Stored items
- - - - -

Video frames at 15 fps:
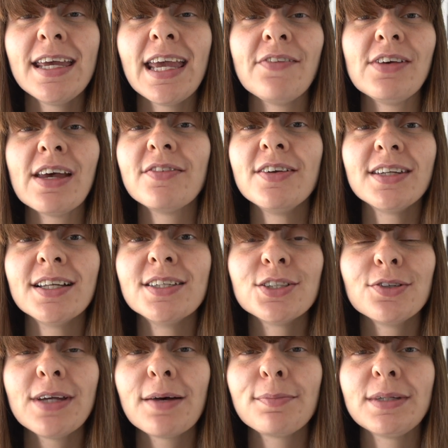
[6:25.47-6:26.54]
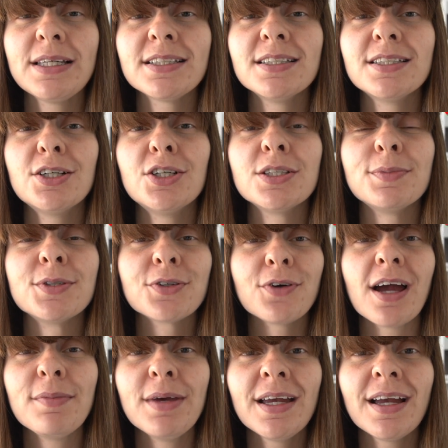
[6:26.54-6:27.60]
If you haven't done so yet, please consider
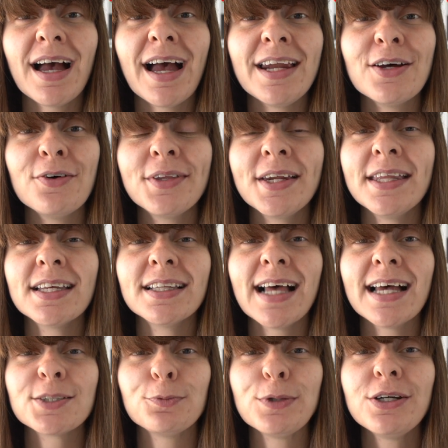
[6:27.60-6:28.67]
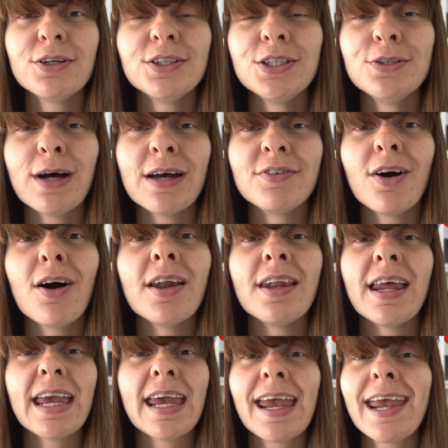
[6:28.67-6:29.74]
subscribing. I know that in the last week or two, I've
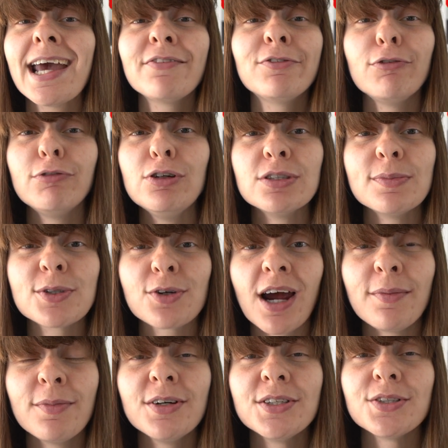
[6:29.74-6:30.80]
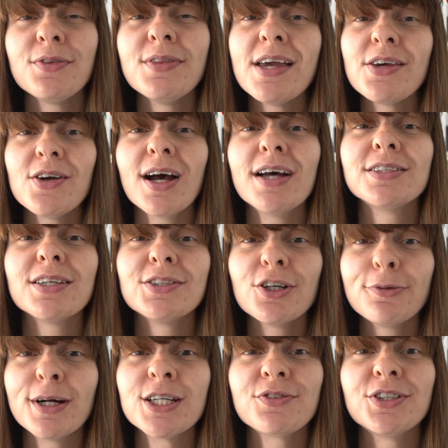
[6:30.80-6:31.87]
gotten a handful of new subscribers, so thank you guys
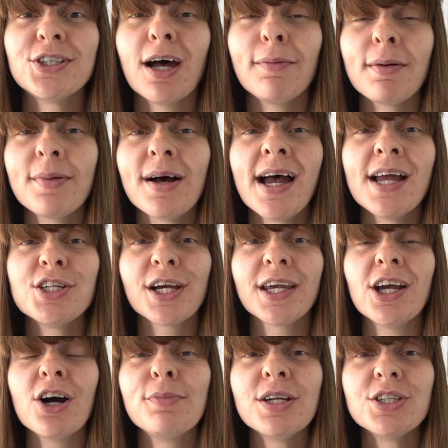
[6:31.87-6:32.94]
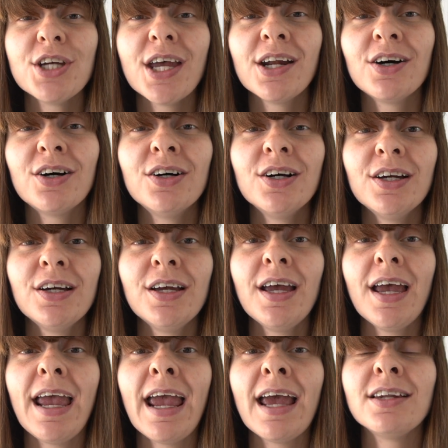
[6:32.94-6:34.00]
so much for stopping by, checking out my channel.
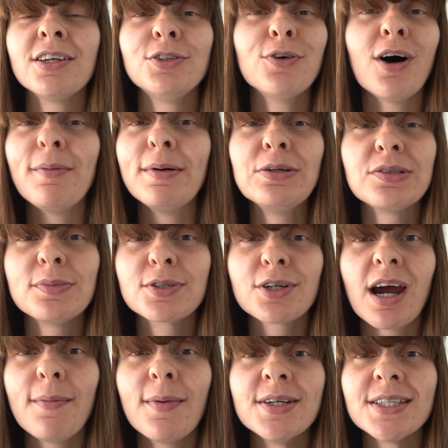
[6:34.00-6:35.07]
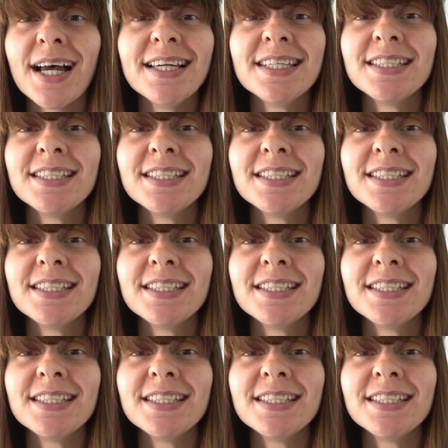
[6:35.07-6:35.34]
And to all my new subscribers, I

- - - - -

■ **Problem details**:
Repeat every record precisely. Any picture among them stays out of the copy.

■ **Written solution**:
Video frames at 15 fps:
[6:25.47-6:26.54]
[6:26.54-6:27.60]
If you haven't done so yet, please consider
[6:27.60-6:28.67]
[6:28.67-6:29.74]
subscribing. I know that in the last week or two, I've
[6:29.74-6:30.80]
[6:30.80-6:31.87]
gotten a handful of new subscribers, so thank you guys
[6:31.87-6:32.94]
[6:32.94-6:34.00]
so much for stopping by, checking out my channel.
[6:34.00-6:35.07]
[6:35.07-6:35.34]
And to all my new subscribers, I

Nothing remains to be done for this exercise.